The recently revised national planning policy has recognised the need to support small home builder. Planning Policy Wales (edition 10) recognises the vital role that planning has to play in facilitating developments by small home builders, paragraph 4.2.13 states “To assist in broadening the housing delivery options and enable the provision of housing by RSLs, SMEs and the custom and self-build sector, planning authorities should set a locally determined target for the delivery of housing on small sites. To facilitate this, planning authorities should maintain a register of suitable sites, which fall below the threshold for allocation in their development plan. Planning authorities should also work with developers to encourage the sub-division of large sites where this could help to speed up the delivery of homes. … When promoting self-build and custom build development, planning authorities must consider all relevant policy options including the use of Local Development Orders (LDOs) and site specific design codes to simplify the planning process and enable housing development to be brought forward more quickly”.

The need to provide a range of different sized sites with different characteristics is recognised within planning.  The market for small retirement homes close to facilities, larger family homes with gardens, small clusters of homes in villages etc will all potentially attract different builders, often small scale and local housing providers.  While small firms working on infill / rural exception sites etc can make a good impact on delivering sites.

The skill set around understanding viability within LPAs and other stakeholders could be improved, but this requires open dialogue and partnership working between all stakeholders.  Many LPAs already proactively engage with SMEs, running initiatives such as Builders Breakfasts and most have useful Supplementary Planning Guidance, for example Rhondda Cynon Taf. The register of small sites required by national planning policy will prove an additional useful resource in identifying potential smaller sites for SMEs and opening dialogue between parties.

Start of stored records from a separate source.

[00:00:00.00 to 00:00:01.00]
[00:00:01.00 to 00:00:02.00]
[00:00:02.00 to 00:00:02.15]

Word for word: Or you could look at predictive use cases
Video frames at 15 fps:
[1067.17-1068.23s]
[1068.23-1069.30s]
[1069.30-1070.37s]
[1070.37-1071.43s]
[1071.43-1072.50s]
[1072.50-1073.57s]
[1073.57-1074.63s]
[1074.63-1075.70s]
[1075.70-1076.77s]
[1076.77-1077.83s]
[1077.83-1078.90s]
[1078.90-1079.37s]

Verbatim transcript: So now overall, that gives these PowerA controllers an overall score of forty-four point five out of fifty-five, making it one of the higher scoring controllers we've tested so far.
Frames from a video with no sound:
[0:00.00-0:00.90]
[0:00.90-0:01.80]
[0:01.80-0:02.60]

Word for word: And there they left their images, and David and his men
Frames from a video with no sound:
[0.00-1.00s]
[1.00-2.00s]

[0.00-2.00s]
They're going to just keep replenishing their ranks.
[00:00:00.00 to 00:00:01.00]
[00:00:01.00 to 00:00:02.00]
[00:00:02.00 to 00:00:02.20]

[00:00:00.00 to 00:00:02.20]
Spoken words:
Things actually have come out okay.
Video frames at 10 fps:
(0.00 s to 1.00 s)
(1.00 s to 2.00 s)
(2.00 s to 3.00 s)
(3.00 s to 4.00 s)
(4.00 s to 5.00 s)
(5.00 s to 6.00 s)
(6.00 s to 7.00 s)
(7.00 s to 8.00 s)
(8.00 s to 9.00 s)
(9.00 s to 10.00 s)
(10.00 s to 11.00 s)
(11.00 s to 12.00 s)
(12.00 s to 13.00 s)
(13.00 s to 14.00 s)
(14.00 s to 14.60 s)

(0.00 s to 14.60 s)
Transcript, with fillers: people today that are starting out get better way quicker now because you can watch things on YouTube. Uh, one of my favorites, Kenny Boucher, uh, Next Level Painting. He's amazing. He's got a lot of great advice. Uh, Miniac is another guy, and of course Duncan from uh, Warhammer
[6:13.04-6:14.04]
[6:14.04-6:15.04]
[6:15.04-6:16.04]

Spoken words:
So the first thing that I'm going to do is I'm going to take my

Given that Local Development Plans (LDPs) are prepared at the scale of the LPA, it is inevitable that they will have more of a focus, although not exclusively, on larger scale developments to meet housing targets. Place Plans, however, at the scale of the smaller settlement, may be a more suitable medium for bring smaller sites forward, and while there is progress in their preparation, it remains patchy. Place Plans could facilitate more opportunities for smaller builders, although this activity would need to be resourced appropriately by LPAs.

There is no doubt that for some smaller builders negotiating their way through the planning system could be a challenge, as they are unlikely to have access to the kind of specialist support that larger house builders are able to rely on.  However, as set out in national planning policy (PPW quoted above) and reflected in local initiatives, this is recognised by the planning community.  In addition to what is already available, the provision of some kind of planning advisory service for smaller builders, might represent a key step in giving smaller builders the confidence to bring schemes forward. 

RTPI Cymru have long argued for adequate resources, for planning to be able to deliver.  In particular we have called for moves to allow LPAs to achieve full cost recovery from development management services to enhance planning service delivery.  By ring fencing income from planning fees, planning services could be more effectively resourced to develop planning services and provide support.